Before I continue the story of the British Columbia Stationery and Printing Company and John Bowerman Ferguson, let’s meet the other bookselling partner in the venture: Thomas Robson Pearson.
Establishing T.R. Pearson & Co., New Westminster
Born in 1858 in Oshawa, Ontario, Pearson came to Victoria in 1877, and then to New Westminster in 1879 (1).
Soon after settling in New West, Pearson entered the book and stationery trade, establishing T.R. Pearson & Co. on Columbia Street.
Connection to the Robsons
Pearson’s middle name, Robson, came from his mother Isabella’s family. Isabella Robson Pearson was the sister of John, David, and Rev. Ebenezer Robson, all of whom were actively involved in the development of BC in the province’s early days.

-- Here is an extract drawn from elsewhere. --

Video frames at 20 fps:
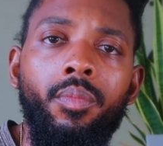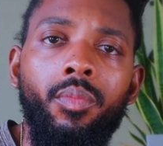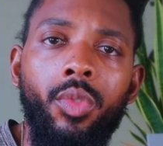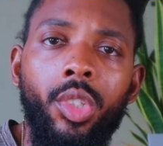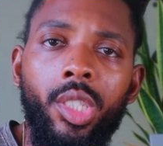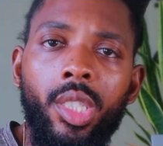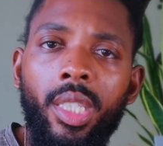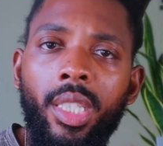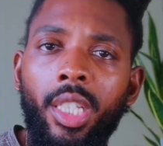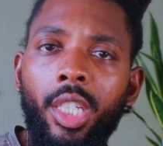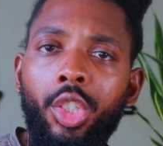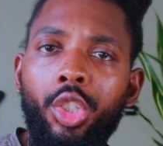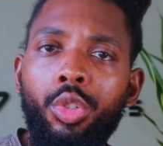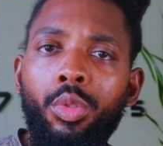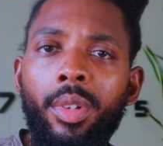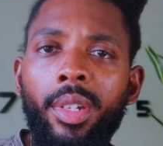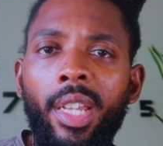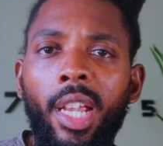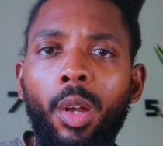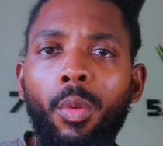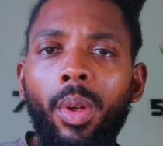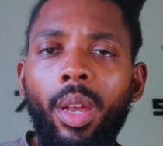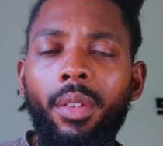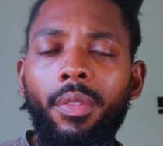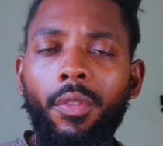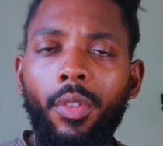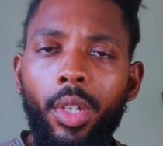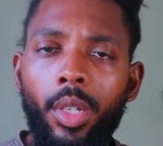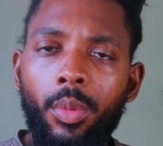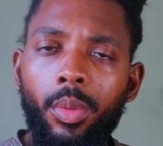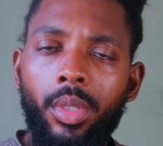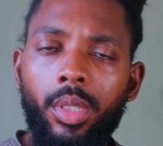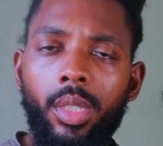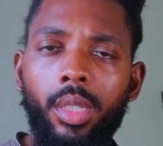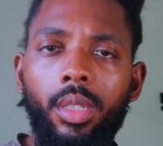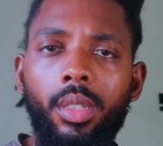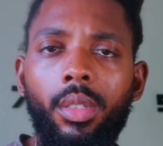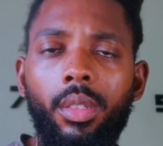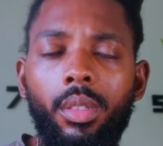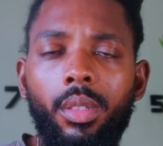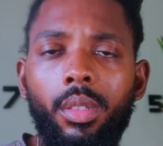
just to get you in that right frequency.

John Robson, of course, was premier of British Columbia from 1889 to 1892. But before becoming a politician, John was a journalist, serving as editor of the original British Columbian newspaper in New Westminster in the early 1860s, and then as publisher of the new British Columbian from 1882 to 1883. David Robson was also involved in the reincarnation of the newspaper, and when John left to pursue his political career in Victoria in 1883, David took over management of the paper (2).
It is unclear whether Pearson and his uncles were partners in T.R. Pearson & Co. and/or the British Columbian (a February 1883 notice in American Stationer suggests that Pearson and John Robson might have been partners in the book and stationery company ), but the two enterprises shared the same premises, as seen in this photo from the City of Vancouver Archives (4):
Expansion to Vancouver and Formation of BC Stationery and Printing Company
By January 1886, T.R. Pearson & Co. had expanded to Vancouver (actually still called Granville at the time) (5), and then in May, Pearson folded his New Westminster and Vancouver stores into the newly formed British Columbia Stationery and Printing Company. David Robson also partnered in the venture, bringing in his British Columbian Printing Company. And J.B. Ferguson brought in his book and stationery firm in Victoria.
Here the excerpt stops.